Infuser à un public élargi le goût de la mélodie et du lied. Former des duos chanteurs-pianistes à ce répertoire. L’Académie Orsay-Royaumont poursuit sa double mission pédagogique. Après Le promenoir des amants en 2019 et Carte postale en 2021, Ombres chimériques, un nouvel album enregistré live début 2022, présente les quatre duos – chanteur, pianiste – lauréats de la troisième promotion.
Gravée sur CD, l’entreprise demeure irrégulière. Programme métissé, de Fauré à Ullmann en passant par Viardot, Debussy et Mahler.
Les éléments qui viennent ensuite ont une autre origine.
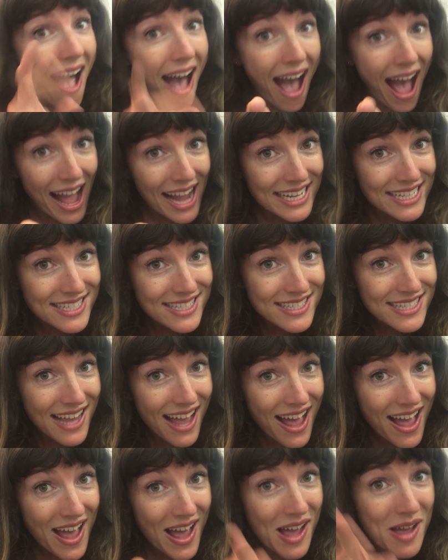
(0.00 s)

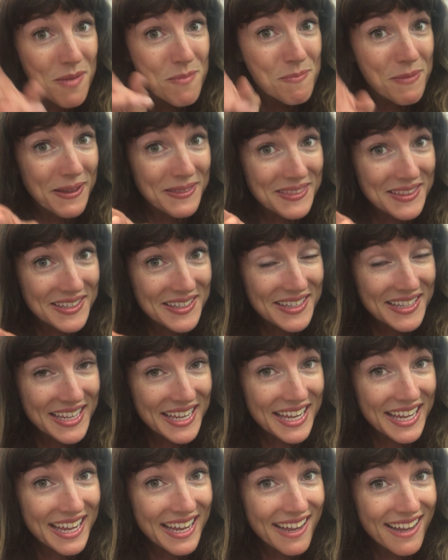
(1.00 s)
Isa,
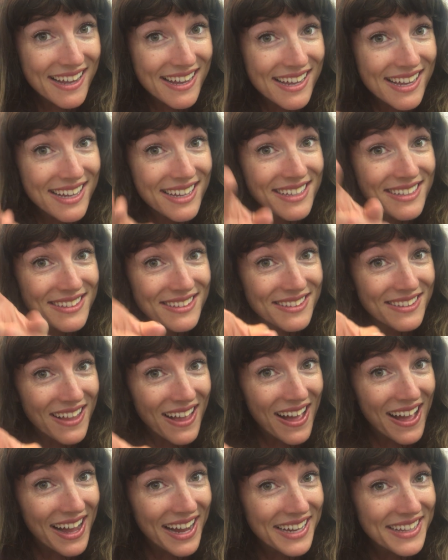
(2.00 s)
Bethania,
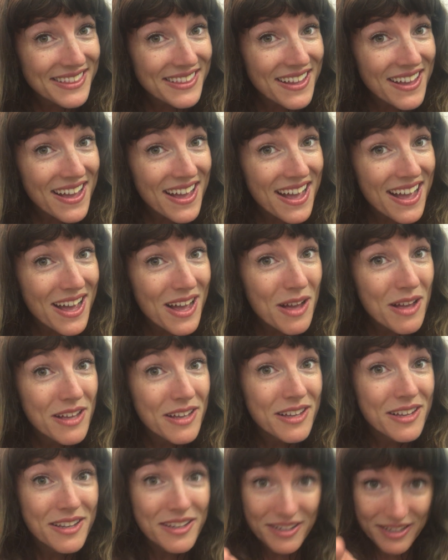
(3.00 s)
Lila,
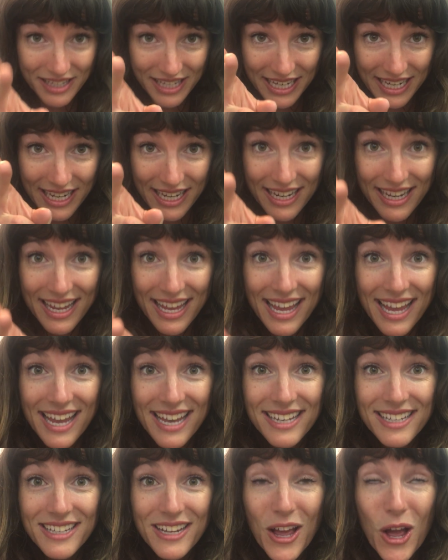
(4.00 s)

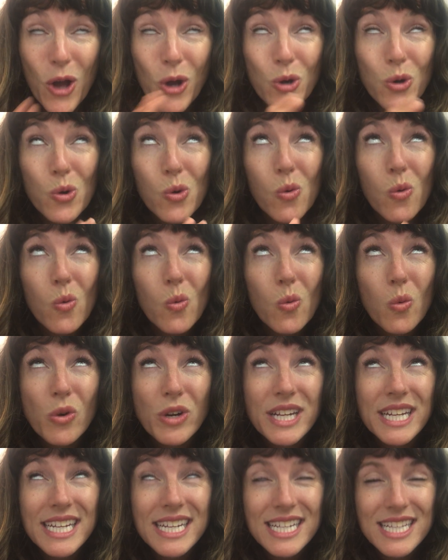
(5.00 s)
Eden,
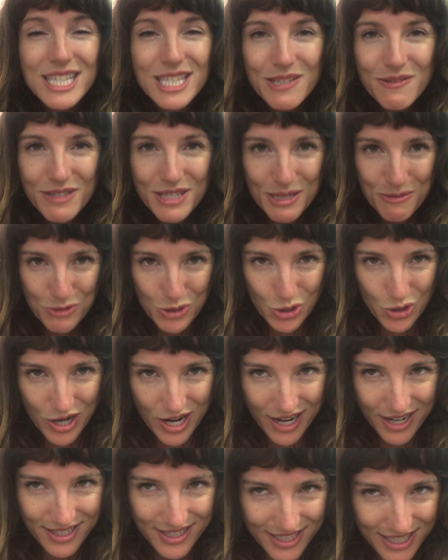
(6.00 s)
queens of
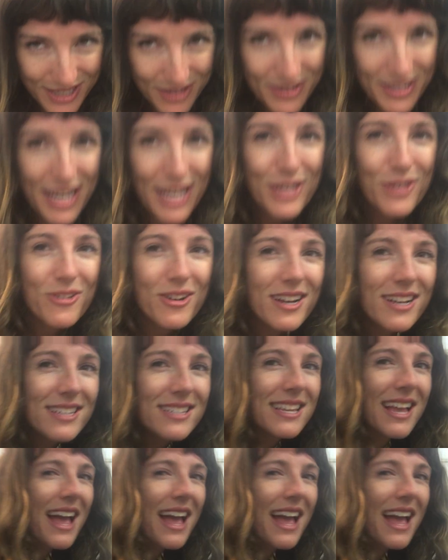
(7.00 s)
subtracting. Okay, you guys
Tessiture et personnalités contrastées : deux mezzo-sopranos – Florence Losseau et Anne-Lise Polchlopek – ; deux barytons – Gregory Feldmann et Liviu Holender – ; et leur pianiste – respectivement Eleonora Pertz, Nicolas Royez, Nathaniel Lanasa, Juliette Journaux.
L’écoute a tôt fait de s’apparenter à un banc d’essai dont les conclusions restent influencées par un certain nombre de paramètres personnels qui ne sauraient mettre en cause la valeur de chacun des binômes présentés. L’attrait immédiat, par exemple, du timbre de Liviu Holender, mâle, dense, riche comme la terre fertile sur laquelle poussent les épicéas en Forêt noire. Comme le disait la grande Duchesse de Gerolstein à propos des militaires, c’est beau un beau baryton. Martelés d’une main inflexible par Juliette Journaux, les quatre lieder extraits de Des Knaben Wunderhorn se fraient sans mal un chemin dans les broussailles de nos préférences.
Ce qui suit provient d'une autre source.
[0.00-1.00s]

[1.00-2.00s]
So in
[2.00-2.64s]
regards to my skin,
Autre voix mémorable, Anne-Lise Polchlopek dont les Trois Ballades de François Villon dessinent un filigrane les Geneviève, Tasse chinoise et autres rôles maternels de l’opéra français que la jeune chanteuse devrait habiller d’une étoffe chaude de mohair et de soie.
Un bémol général cependant sur la prononciation du français dont la limpidité s’avère en deçà de ce que l’on peut attendre à l’issue d’une année de formation au répertoire mélodique.